Baez, for one, is staying focused on what he does best, saying he doesn’t really have any specific offensive goals for the upcoming season.

“I’m not worrying about too much about it,” he said. “I’m just trying to play defense, and just let the offense — see what happens.”

Maddon, unsurprisingly, talked much more about what Baez needs to do to become a better all-around player, and unsurprisingly that included being more selective at the plate.

“One of the best base runners in the game, one of the finest arms, most acrobatic, greatest range on defense, power. The biggest thing for me for him is to organize the strike zone,” Maddon said. “Once he does that, heads up. He’s at that point now, at-bat wise, if you want to get those 500, 600 plate appearances, part of that is to organize your zone, accept your walks, utilize the whole field, that kind of stuff. So that would be the level that I think’s the next level for him.”

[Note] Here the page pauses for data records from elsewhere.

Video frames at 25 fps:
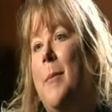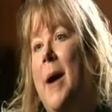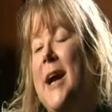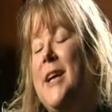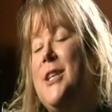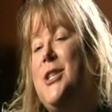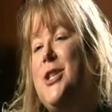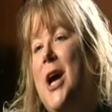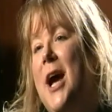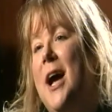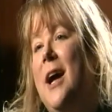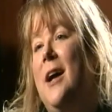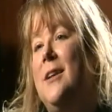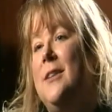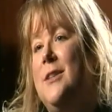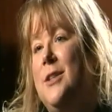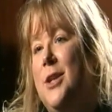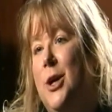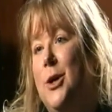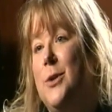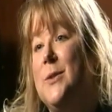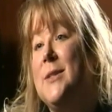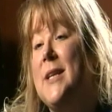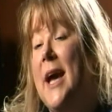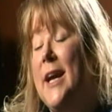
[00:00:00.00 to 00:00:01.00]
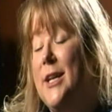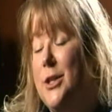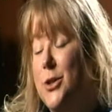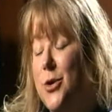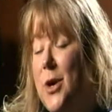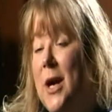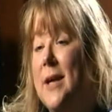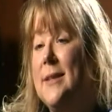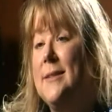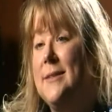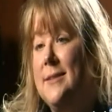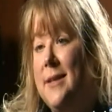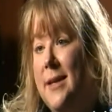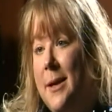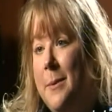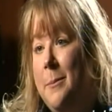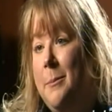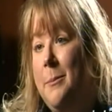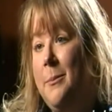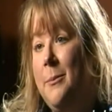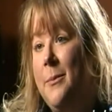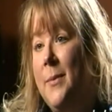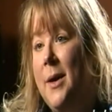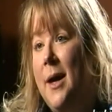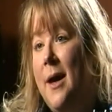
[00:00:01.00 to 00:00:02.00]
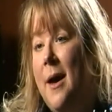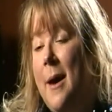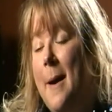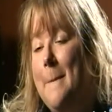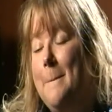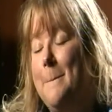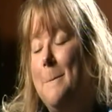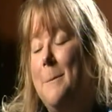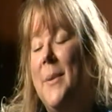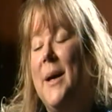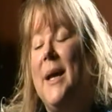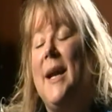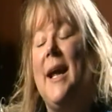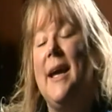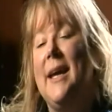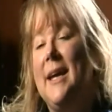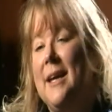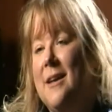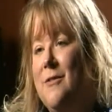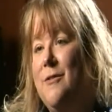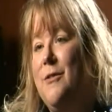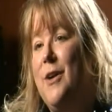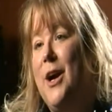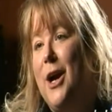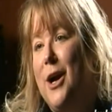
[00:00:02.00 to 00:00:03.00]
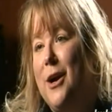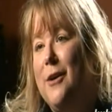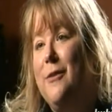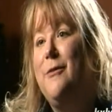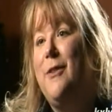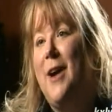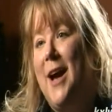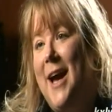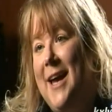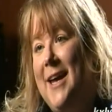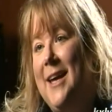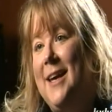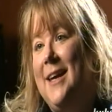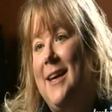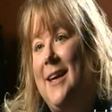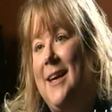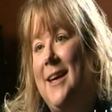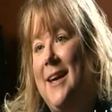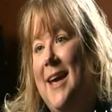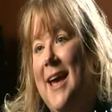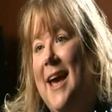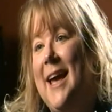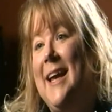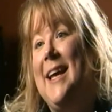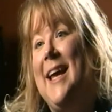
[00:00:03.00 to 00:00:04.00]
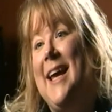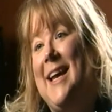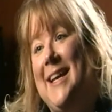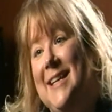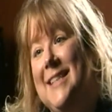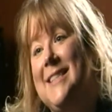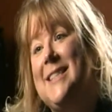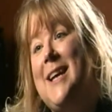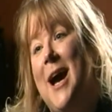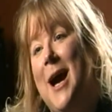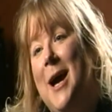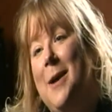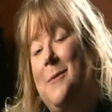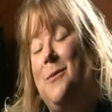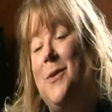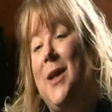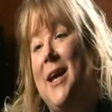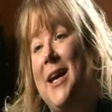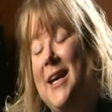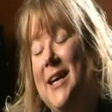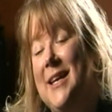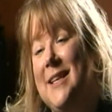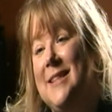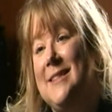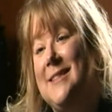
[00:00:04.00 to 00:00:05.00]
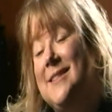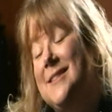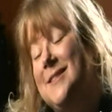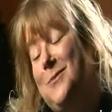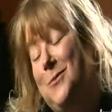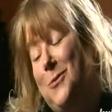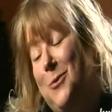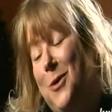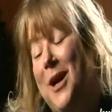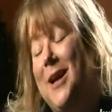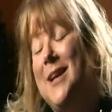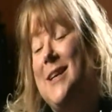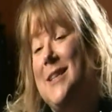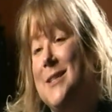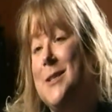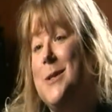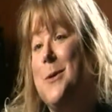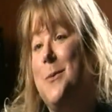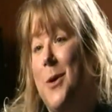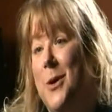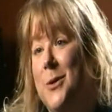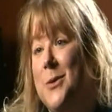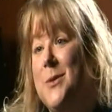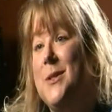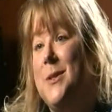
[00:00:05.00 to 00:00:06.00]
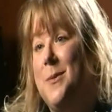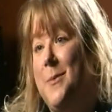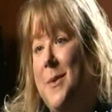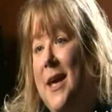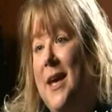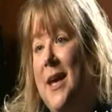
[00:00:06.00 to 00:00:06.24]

child knows I trust him, but I can verify at any time that he's where he's supposed to be.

Will Baez have a season’s worth of at-bats to get that done? The versatile Cubs roster includes a couple guys who split time between the infield and outfield in Zobrist and Ian Happ. Getting their more consistent bats in the lineup might mean sacrificing Baez’s defense on certain days. Baez, of course, also has the ability to slide over to shortstop to spell Addison Russell, like he did when Russell was on the disabled list last season.

Until Baez learns how to navigate that strike zone a bit better, it might make Maddon more likely to mix and match other options, rather than considering him an everyday lock like Anthony Rizzo and Kris Bryant.

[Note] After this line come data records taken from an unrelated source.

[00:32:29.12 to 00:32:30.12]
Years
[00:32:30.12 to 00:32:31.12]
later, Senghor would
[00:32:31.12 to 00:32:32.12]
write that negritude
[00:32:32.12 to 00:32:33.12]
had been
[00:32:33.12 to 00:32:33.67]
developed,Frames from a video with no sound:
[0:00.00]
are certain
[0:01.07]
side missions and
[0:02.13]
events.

But like Russell, Albert Almora Jr. and Willson Contreras, Baez is one of the young players who despite key roles on a championship contender the last few years still have big league growth to come. And Maddon thinks that growth is right around the corner.

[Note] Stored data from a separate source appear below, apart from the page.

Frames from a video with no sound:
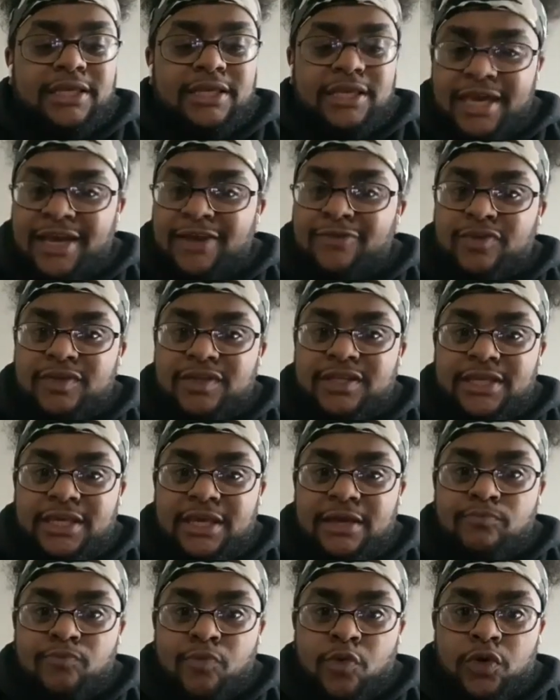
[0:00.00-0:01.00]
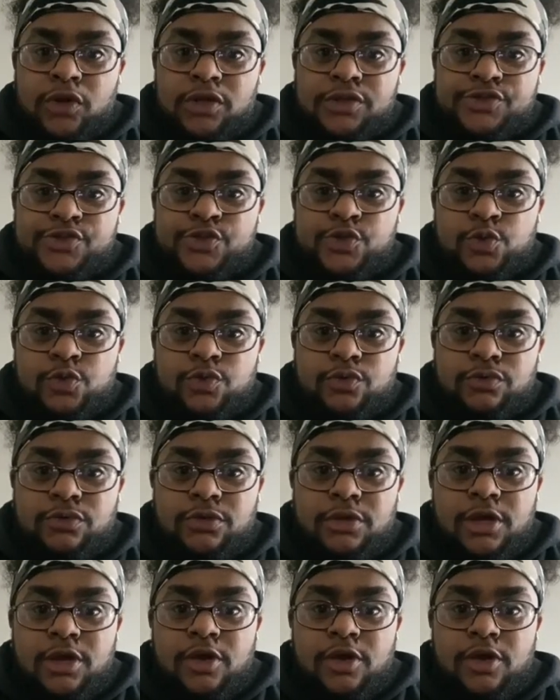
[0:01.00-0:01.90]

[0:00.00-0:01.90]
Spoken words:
really get more in tune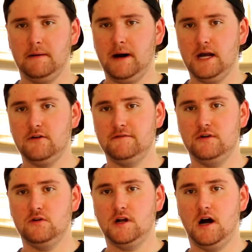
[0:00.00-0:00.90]
my
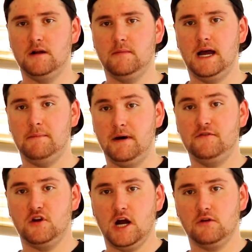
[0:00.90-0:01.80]
microphone on my
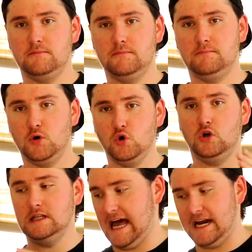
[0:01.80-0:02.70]
above ground
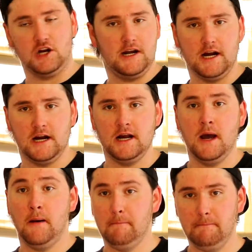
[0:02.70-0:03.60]
pool ladder here,
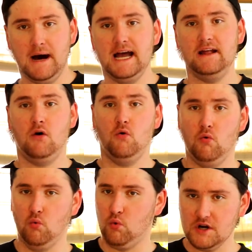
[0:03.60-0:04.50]
but
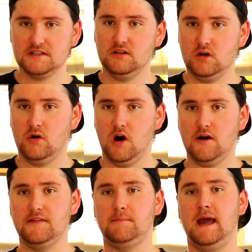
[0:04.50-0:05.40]
we're still going
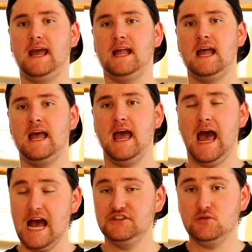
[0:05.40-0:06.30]
hard in the paint.
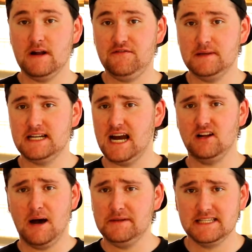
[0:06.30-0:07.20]
As you read from the
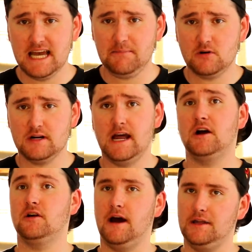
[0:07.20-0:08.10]
title, I'm a skateboarder
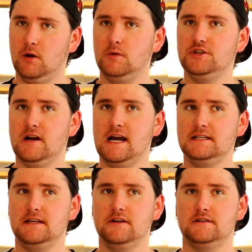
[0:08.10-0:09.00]
now. Now I know what you're
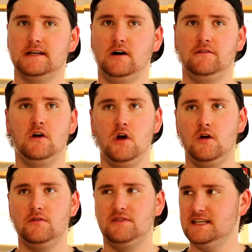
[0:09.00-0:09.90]
asking yourself.
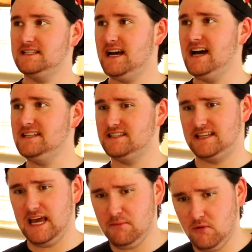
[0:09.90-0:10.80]
This guy's a
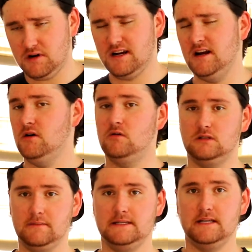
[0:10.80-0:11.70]
skateboarder? Well,
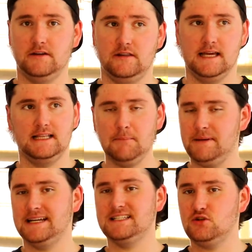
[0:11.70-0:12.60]
let me tell you, the
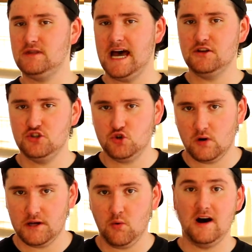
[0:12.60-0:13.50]
Olympics
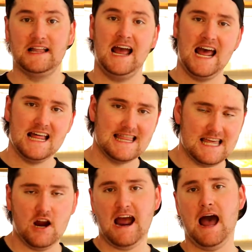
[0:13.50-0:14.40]
2021,
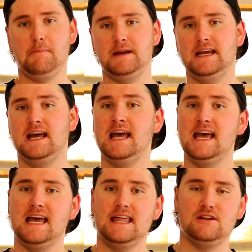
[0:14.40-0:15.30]
they're happening.
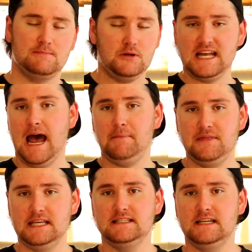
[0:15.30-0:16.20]
They're supposed to
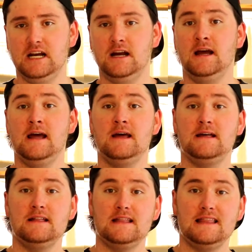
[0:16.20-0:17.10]
happen this year.
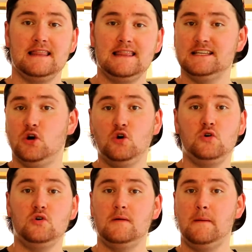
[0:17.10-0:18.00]
This
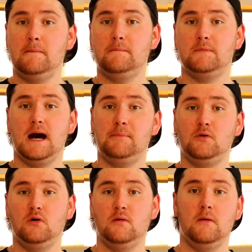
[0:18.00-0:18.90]
whole
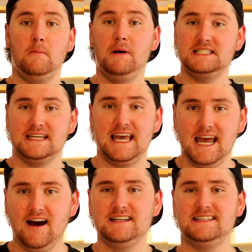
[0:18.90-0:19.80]
couple months of
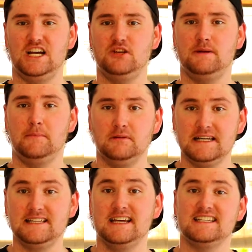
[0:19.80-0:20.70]
chaos has actually been a
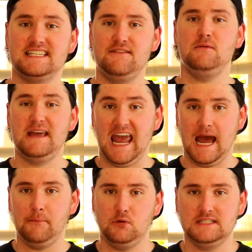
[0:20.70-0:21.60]
blessing because it's giving me
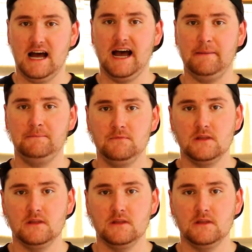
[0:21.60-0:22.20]
ample timeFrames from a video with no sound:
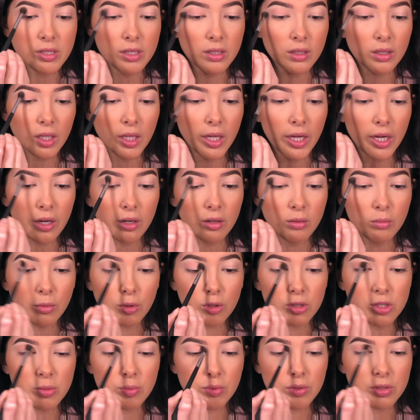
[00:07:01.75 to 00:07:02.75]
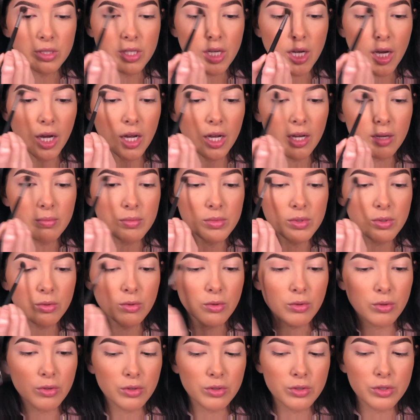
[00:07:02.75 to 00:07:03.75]
to layer multiple times in
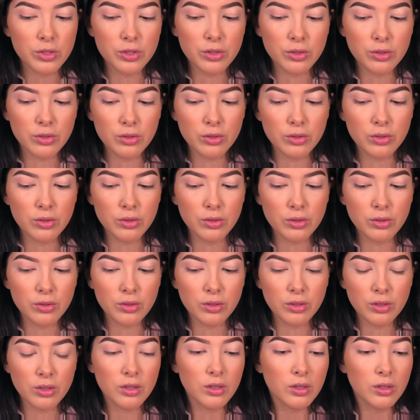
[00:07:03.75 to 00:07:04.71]
order to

“I want to believe you’re going to see that this year,” Maddon said. “They’ve had enough major league at-bats now, they should start making some significant improvements that are easy to recognize. The biggest thing normally is pitch selection, I think that’s where it really shows up. When you have talented players like that, that are very strong, quick, all that other stuff, if they’re swinging at strikes and taking balls, they’re going to do really well. And so it’s no secret with Javy. It’s no secret with Addy. Addy’s been more swing mode as opposed to accepting his walks. That’s part of the maturation process with those two guys. Albert I thought did a great job the last month, two months of getting better against righties. I thought Jason looked really good in the cage today. And Willson’s Willson.

“The natural assumption is these guys have played enough major league at-bats that you should see something different this year in a positive way.”